**The problem**
Although the records contain pictures, the copy should leave them out and match everything else exactly.
Given entries below:
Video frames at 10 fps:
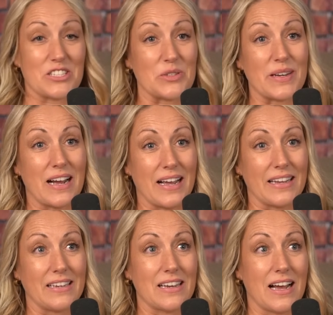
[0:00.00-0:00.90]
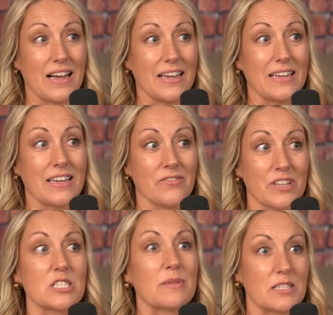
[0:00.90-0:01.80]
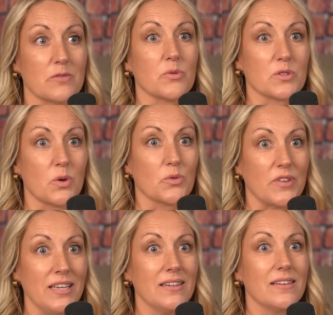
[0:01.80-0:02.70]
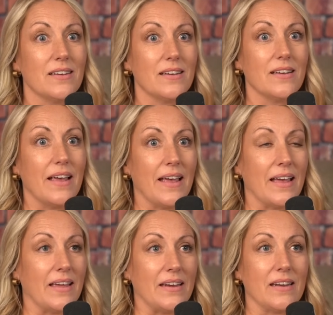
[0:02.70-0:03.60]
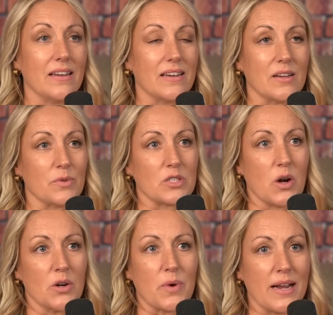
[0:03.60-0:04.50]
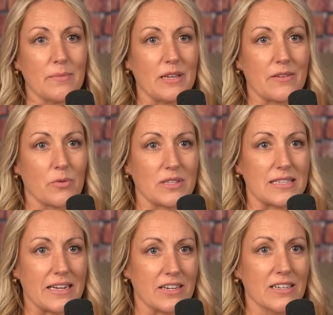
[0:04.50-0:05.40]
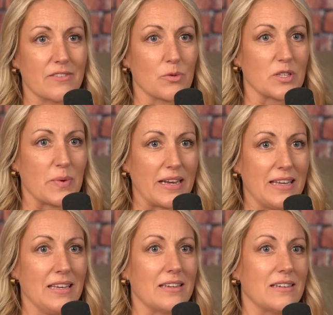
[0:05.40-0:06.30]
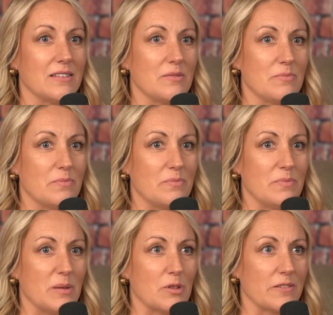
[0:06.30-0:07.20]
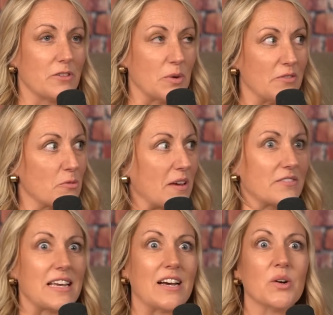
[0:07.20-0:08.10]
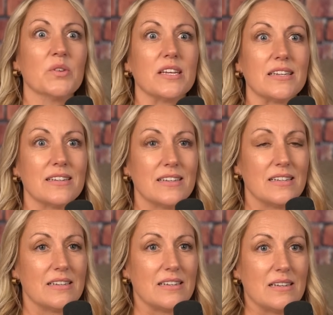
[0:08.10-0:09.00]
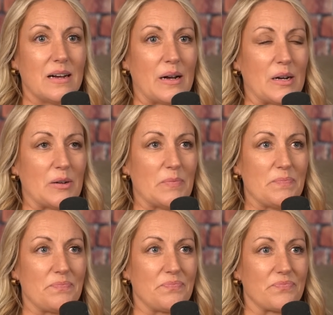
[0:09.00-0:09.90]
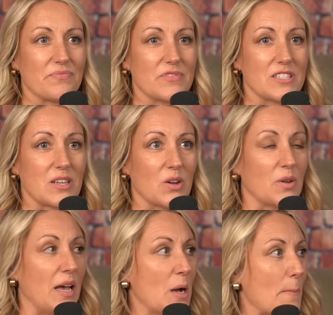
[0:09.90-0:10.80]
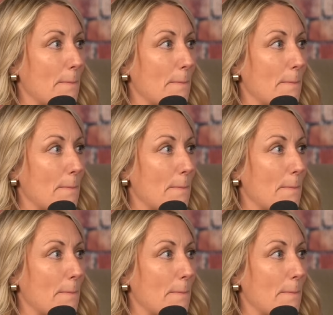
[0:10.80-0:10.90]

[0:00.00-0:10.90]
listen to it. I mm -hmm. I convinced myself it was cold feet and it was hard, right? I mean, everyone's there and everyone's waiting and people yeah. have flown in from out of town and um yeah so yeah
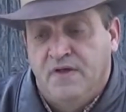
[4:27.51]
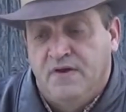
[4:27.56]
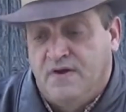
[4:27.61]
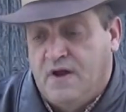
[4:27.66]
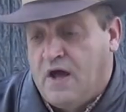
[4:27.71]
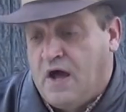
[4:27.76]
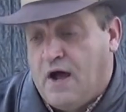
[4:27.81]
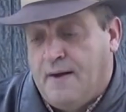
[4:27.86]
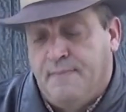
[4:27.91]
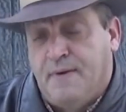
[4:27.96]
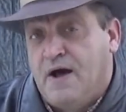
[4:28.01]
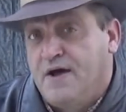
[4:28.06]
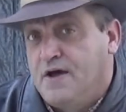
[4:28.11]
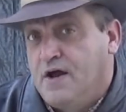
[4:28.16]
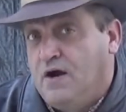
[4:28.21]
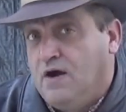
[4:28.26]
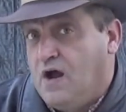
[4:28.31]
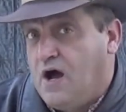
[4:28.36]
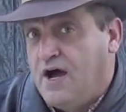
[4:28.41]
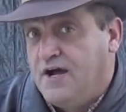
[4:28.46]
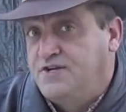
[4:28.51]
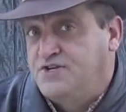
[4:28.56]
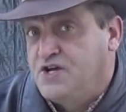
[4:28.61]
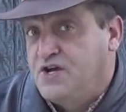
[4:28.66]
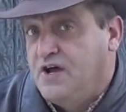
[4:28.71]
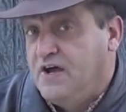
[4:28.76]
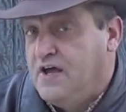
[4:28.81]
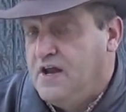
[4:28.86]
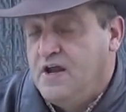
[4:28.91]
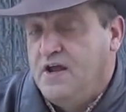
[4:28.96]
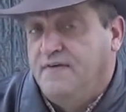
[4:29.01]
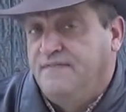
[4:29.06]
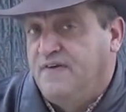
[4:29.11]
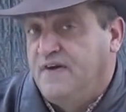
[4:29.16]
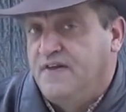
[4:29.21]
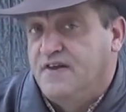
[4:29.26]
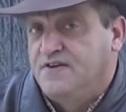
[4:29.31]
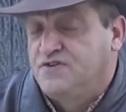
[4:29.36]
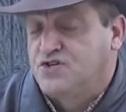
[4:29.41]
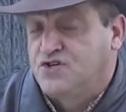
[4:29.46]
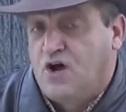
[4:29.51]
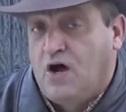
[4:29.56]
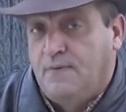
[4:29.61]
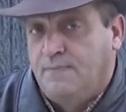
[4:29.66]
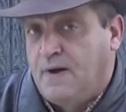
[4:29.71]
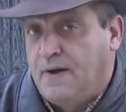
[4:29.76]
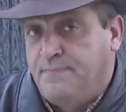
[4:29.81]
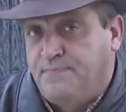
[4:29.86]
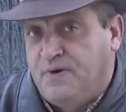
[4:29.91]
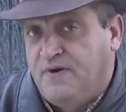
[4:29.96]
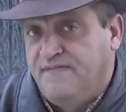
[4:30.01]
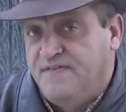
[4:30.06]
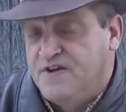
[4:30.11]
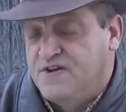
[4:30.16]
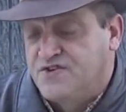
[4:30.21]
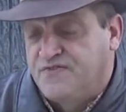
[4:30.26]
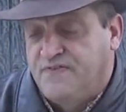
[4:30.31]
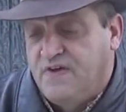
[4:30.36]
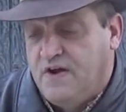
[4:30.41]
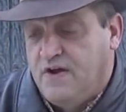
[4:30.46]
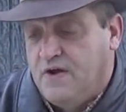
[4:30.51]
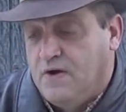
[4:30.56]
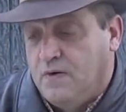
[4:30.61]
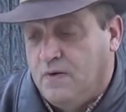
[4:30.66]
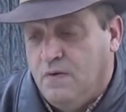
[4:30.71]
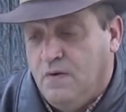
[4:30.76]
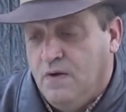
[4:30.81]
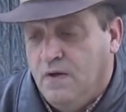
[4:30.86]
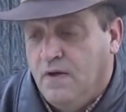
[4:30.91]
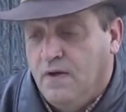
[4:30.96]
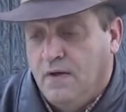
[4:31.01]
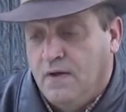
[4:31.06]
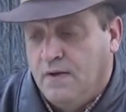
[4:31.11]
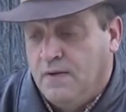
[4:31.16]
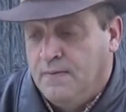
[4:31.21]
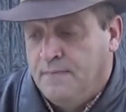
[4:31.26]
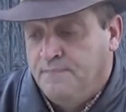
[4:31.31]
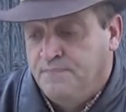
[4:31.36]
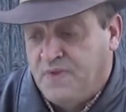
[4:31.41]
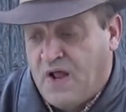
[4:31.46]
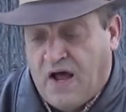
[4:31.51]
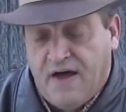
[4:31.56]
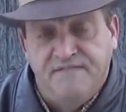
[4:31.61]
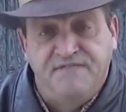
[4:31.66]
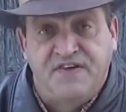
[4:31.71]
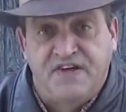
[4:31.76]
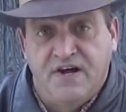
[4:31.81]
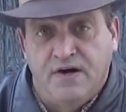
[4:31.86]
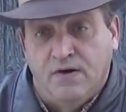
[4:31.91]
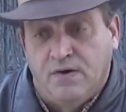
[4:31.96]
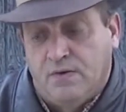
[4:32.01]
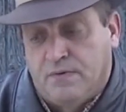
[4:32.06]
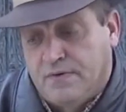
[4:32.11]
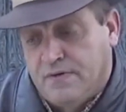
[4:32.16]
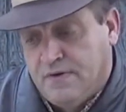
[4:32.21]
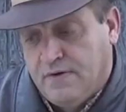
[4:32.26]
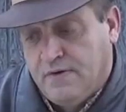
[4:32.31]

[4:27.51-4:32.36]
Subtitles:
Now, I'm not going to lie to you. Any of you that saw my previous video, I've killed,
End of Given entries.
**Result of the exercise**
Video frames at 10 fps:
[0:00.00-0:00.90]
[0:00.90-0:01.80]
[0:01.80-0:02.70]
[0:02.70-0:03.60]
[0:03.60-0:04.50]
[0:04.50-0:05.40]
[0:05.40-0:06.30]
[0:06.30-0:07.20]
[0:07.20-0:08.10]
[0:08.10-0:09.00]
[0:09.00-0:09.90]
[0:09.90-0:10.80]
[0:10.80-0:10.90]

[0:00.00-0:10.90]
listen to it. I mm -hmm. I convinced myself it was cold feet and it was hard, right? I mean, everyone's there and everyone's waiting and people yeah. have flown in from out of town and um yeah so yeah
[4:27.51]
[4:27.56]
[4:27.61]
[4:27.66]
[4:27.71]
[4:27.76]
[4:27.81]
[4:27.86]
[4:27.91]
[4:27.96]
[4:28.01]
[4:28.06]
[4:28.11]
[4:28.16]
[4:28.21]
[4:28.26]
[4:28.31]
[4:28.36]
[4:28.41]
[4:28.46]
[4:28.51]
[4:28.56]
[4:28.61]
[4:28.66]
[4:28.71]
[4:28.76]
[4:28.81]
[4:28.86]
[4:28.91]
[4:28.96]
[4:29.01]
[4:29.06]
[4:29.11]
[4:29.16]
[4:29.21]
[4:29.26]
[4:29.31]
[4:29.36]
[4:29.41]
[4:29.46]
[4:29.51]
[4:29.56]
[4:29.61]
[4:29.66]
[4:29.71]
[4:29.76]
[4:29.81]
[4:29.86]
[4:29.91]
[4:29.96]
[4:30.01]
[4:30.06]
[4:30.11]
[4:30.16]
[4:30.21]
[4:30.26]
[4:30.31]
[4:30.36]
[4:30.41]
[4:30.46]
[4:30.51]
[4:30.56]
[4:30.61]
[4:30.66]
[4:30.71]
[4:30.76]
[4:30.81]
[4:30.86]
[4:30.91]
[4:30.96]
[4:31.01]
[4:31.06]
[4:31.11]
[4:31.16]
[4:31.21]
[4:31.26]
[4:31.31]
[4:31.36]
[4:31.41]
[4:31.46]
[4:31.51]
[4:31.56]
[4:31.61]
[4:31.66]
[4:31.71]
[4:31.76]
[4:31.81]
[4:31.86]
[4:31.91]
[4:31.96]
[4:32.01]
[4:32.06]
[4:32.11]
[4:32.16]
[4:32.21]
[4:32.26]
[4:32.31]

[4:27.51-4:32.36]
Subtitles:
Now, I'm not going to lie to you. Any of you that saw my previous video, I've killed,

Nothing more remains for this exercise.